** Opening SUPPLIED RECORDS block **

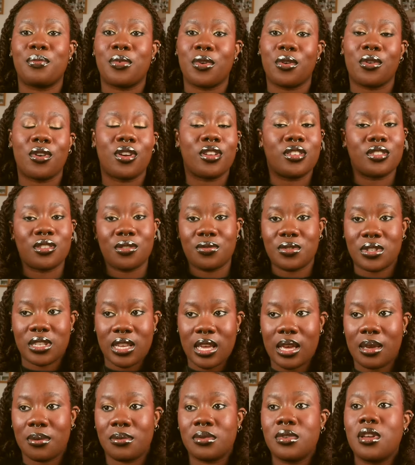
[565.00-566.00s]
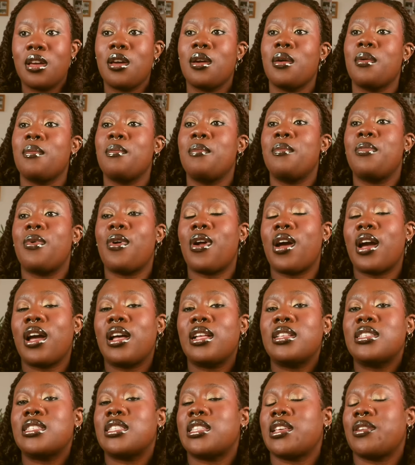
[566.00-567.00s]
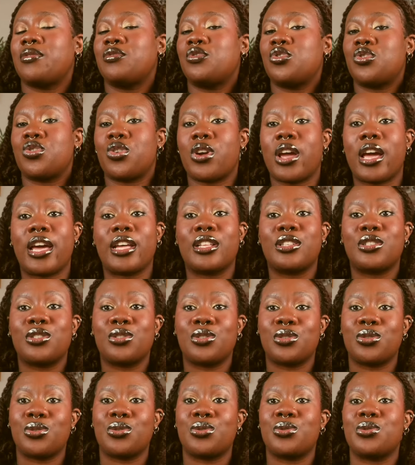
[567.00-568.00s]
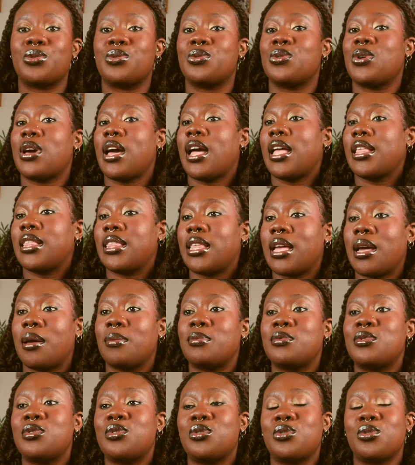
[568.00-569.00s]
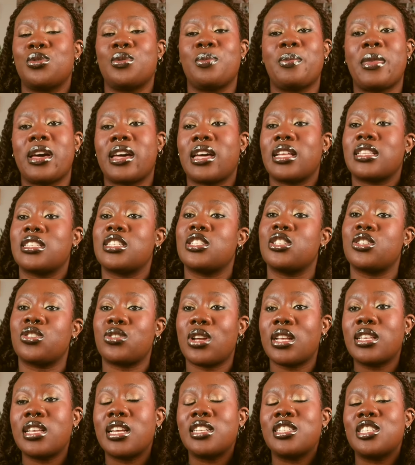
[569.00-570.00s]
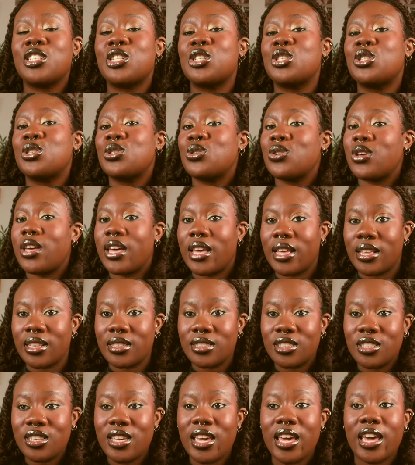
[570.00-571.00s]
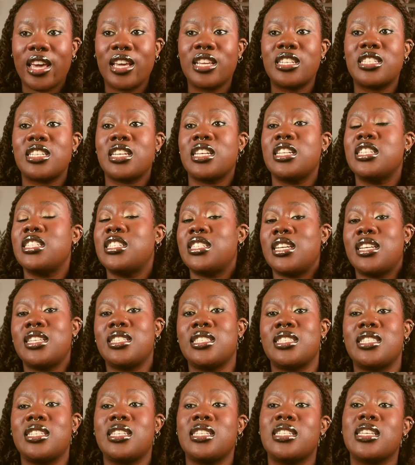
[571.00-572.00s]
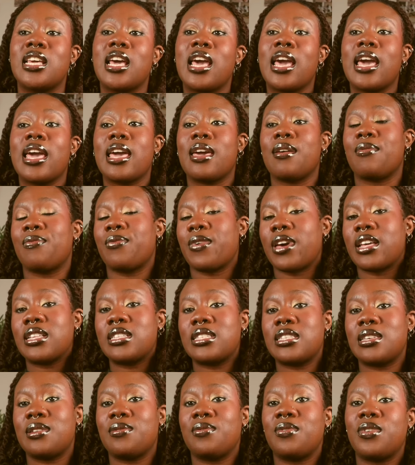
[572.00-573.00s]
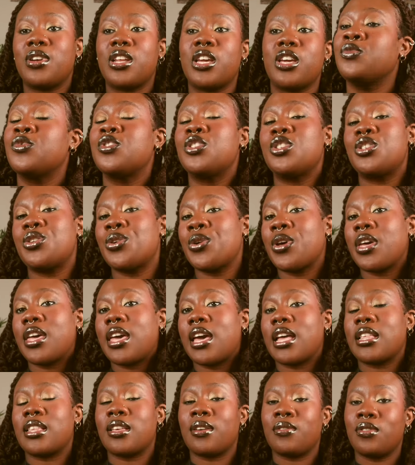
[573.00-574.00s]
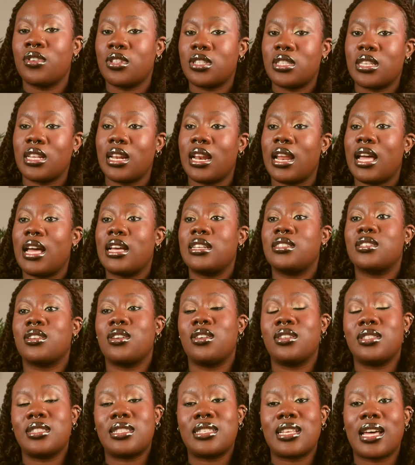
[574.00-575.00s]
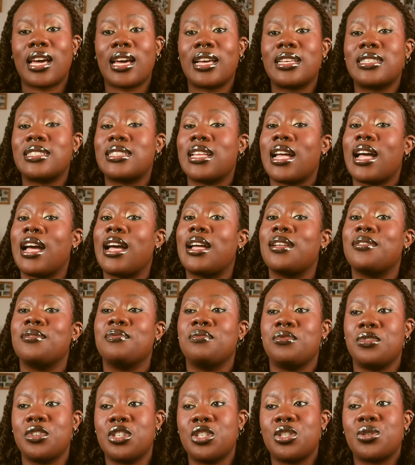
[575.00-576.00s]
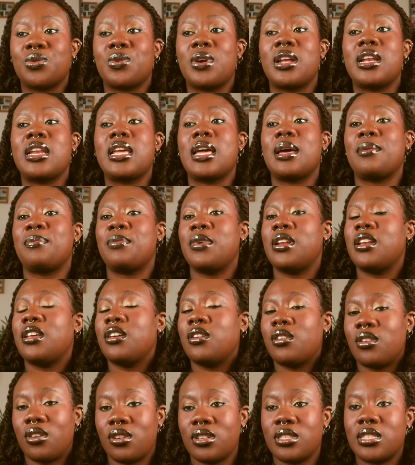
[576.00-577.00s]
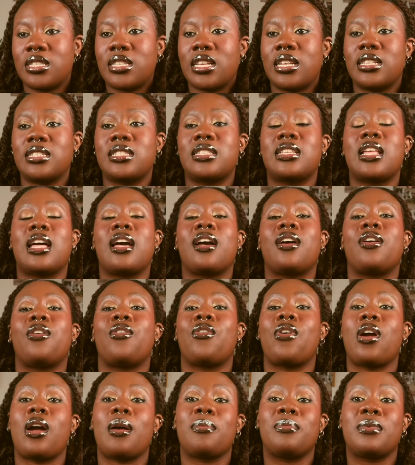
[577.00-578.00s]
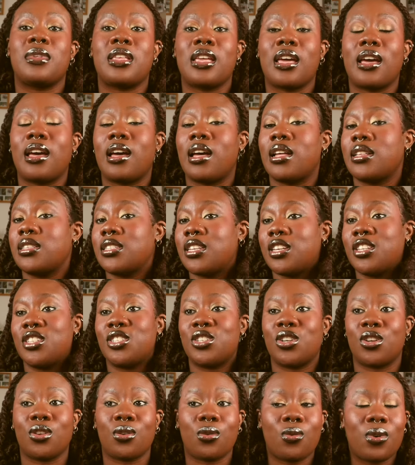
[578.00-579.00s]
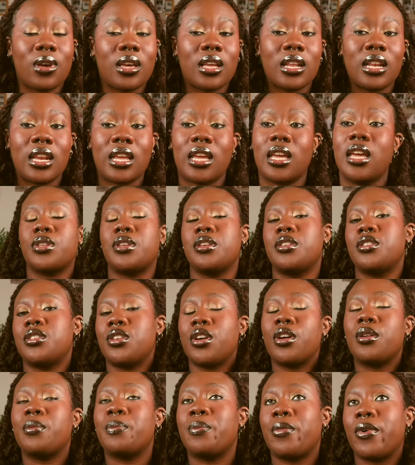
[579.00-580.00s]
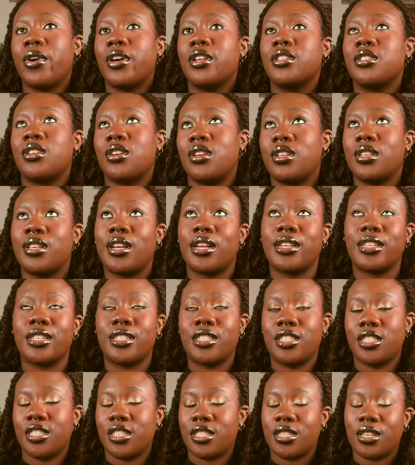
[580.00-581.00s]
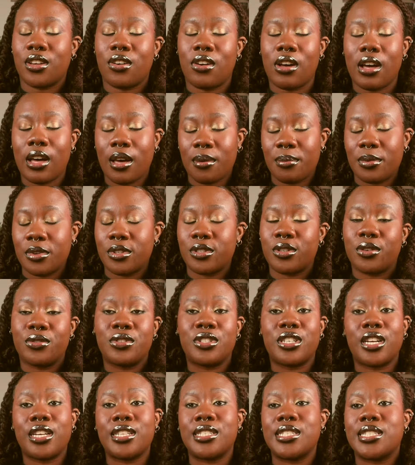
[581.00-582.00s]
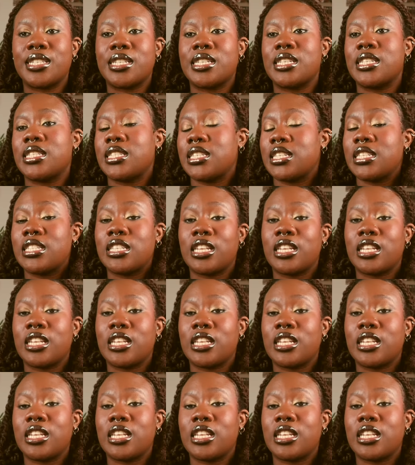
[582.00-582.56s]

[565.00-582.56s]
periods of time. brands, they've tried to adapt to marketing strategies to engage in Gen Z's effectively. So here they've utilized concise and visually appealing content that grab their attention quickly. The third point under the digital habits of Gen Z's is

** Closing SUPPLIED RECORDS block **

◆ WHAT TO DO: Restate the entries verbatim and exclude any pictures.

◆ RESPONSE TO THE EXERCISE:
[565.00-566.00s]
[566.00-567.00s]
[567.00-568.00s]
[568.00-569.00s]
[569.00-570.00s]
[570.00-571.00s]
[571.00-572.00s]
[572.00-573.00s]
[573.00-574.00s]
[574.00-575.00s]
[575.00-576.00s]
[576.00-577.00s]
[577.00-578.00s]
[578.00-579.00s]
[579.00-580.00s]
[580.00-581.00s]
[581.00-582.00s]
[582.00-582.56s]

[565.00-582.56s]
periods of time. brands, they've tried to adapt to marketing strategies to engage in Gen Z's effectively. So here they've utilized concise and visually appealing content that grab their attention quickly. The third point under the digital habits of Gen Z's is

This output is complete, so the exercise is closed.